And there is a feeling that I hear over and over again from voters that the other shoe is going to drop at some point. So when you have a country that is feeling anxious about their day-to-day living, the idea that you can go and just pivot and say but wait, we have all these great things, we have an infrastructure bill and we have more judges, and we did, you know, X, Y, and Z other things on executive orders, it's just not meeting people where they are.

And I think that has been really the biggest challenge for this administration because they recognize that with a 50/50 Senate and a five-seat majority, that's going to be hard to hold on to in a midterm election. If they want anything done, they have to do it right now. Everything has to get on that train.

It's a very difficult thing to convince a Democratic base that that's a successful strategy when they want to see it done and want to see even more done given what was promised on the trail.

RAJU: Yeah, and, things looking better, the economy is looking better. But if people aren't feeling it, that's a problem and that's something the administration will have to grapple with in the New Year.

And up next for us, how Joe Manchin became Washington's indispensable man. As we go to break, some of the iconic photos of 2021.

(COMMERCIAL BREAK)

[08:16:53]

RAJU: No one is more critical to the Biden agenda that Senator Joe Manchin. He proved that again last week by torpedoing the Build Back Better bill. He says the nation cannot afford it.

Top Democrats say they were shocked by his decision to suddenly end negotiations. But I spent a lot of time with Manchin over the past few months, he's never been shy about where he stands.

(BEGIN VIDEO CLIPS)

SEN. JOE MANCHIN (D-WV): I've never been a liberal in any way, shape or form. There's no one that's ever thought I was.

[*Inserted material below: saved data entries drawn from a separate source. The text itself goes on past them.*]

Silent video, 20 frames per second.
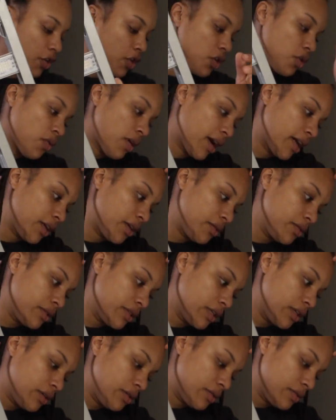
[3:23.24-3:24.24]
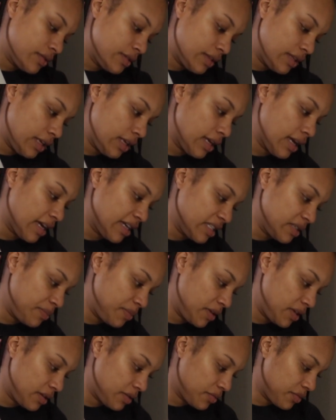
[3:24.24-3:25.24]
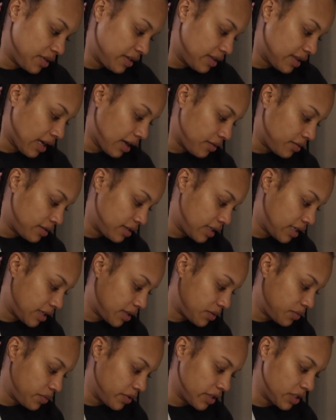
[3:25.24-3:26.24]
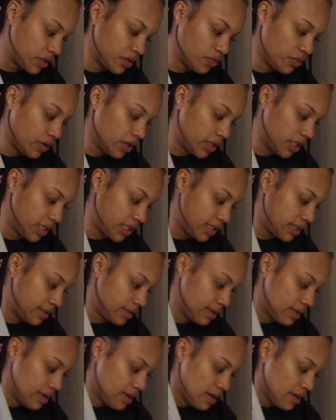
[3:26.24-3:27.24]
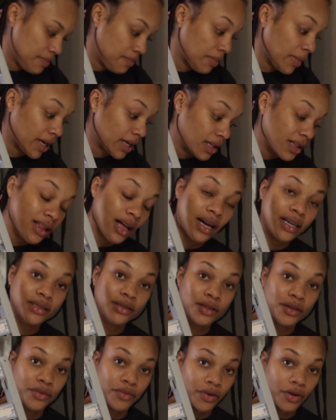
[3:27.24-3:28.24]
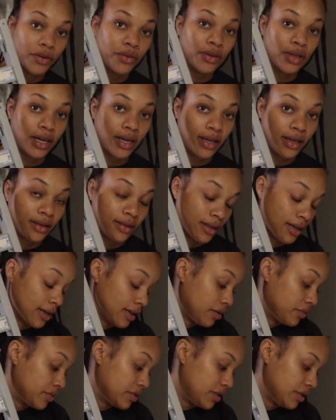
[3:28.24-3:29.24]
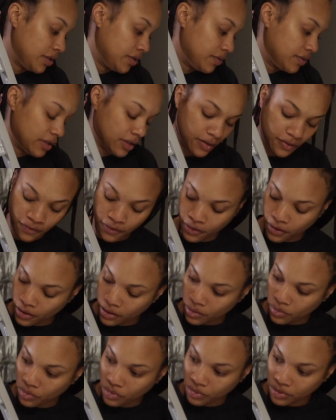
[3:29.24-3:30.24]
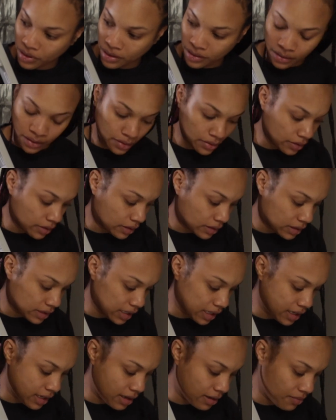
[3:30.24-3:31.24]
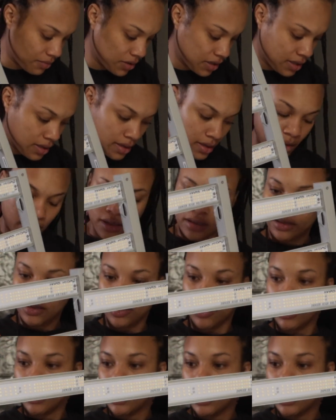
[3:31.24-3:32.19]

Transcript: know I used to use the SP3000, which was my closet grow light that I was using for a really long time. So I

MANCHIN: Do your voters want this bill, this big massive big right now?

MANCHIN: I think my voters in West Virginia -- but I don't speak for the whole country, my voters are very much concerned. Inflation hit them extremely hard.

I'm more concerned about our nation and our country turning into more of an entitlement society versus a rewarding society.

RAJU: I mean, look, what if -- what if Schumer takes his bill straight to the floor and says I'm going to dare Joe Manchin to vote?

MANCHIN: I wouldn't have any idea how I would vote until I vote in.

No one pressures me. I'm from West Virginia.

(END VIDEO CLIPS)

RAJU: CNN's Lauren Fox joins the conversation.

Lauren, Manchin has been negative on this bill all year, yet people will still say they're surprised that he officially came out against it. You talk to him regularly as well. Are you surprised of the timing and his decision to say this bill is just not the bill I could support?

LAUREN FOX, CNN CONGRESSIONAL CORRESPONDENT: I'm not surprised that Manchin got to this place. I'm a little surprised that he got to this place where he wanted to go on national television and make this announcement.

And that's because if you know Senator Manchin, you know that from talking to him that he often wants to continue the conversations with the president. He's close with the president. He wants to continue the conversations with his colleagues. He doesn't really like to disappoint members of the Democratic caucus. That doesn't mean he'll get to the same place as them but he's been having one-on-one conversations with his colleagues for months about this piece of legislation.

So I was a little shocked that he just drew a red line and said I'm not there. I don't think I'm going to get. There the fact that that second piece of it, that he didn't think he was going to get there piece of it also was a part of that conversation last week, I think that is what was a little surprising to me and a lot of people who are watching in the Democratic caucus.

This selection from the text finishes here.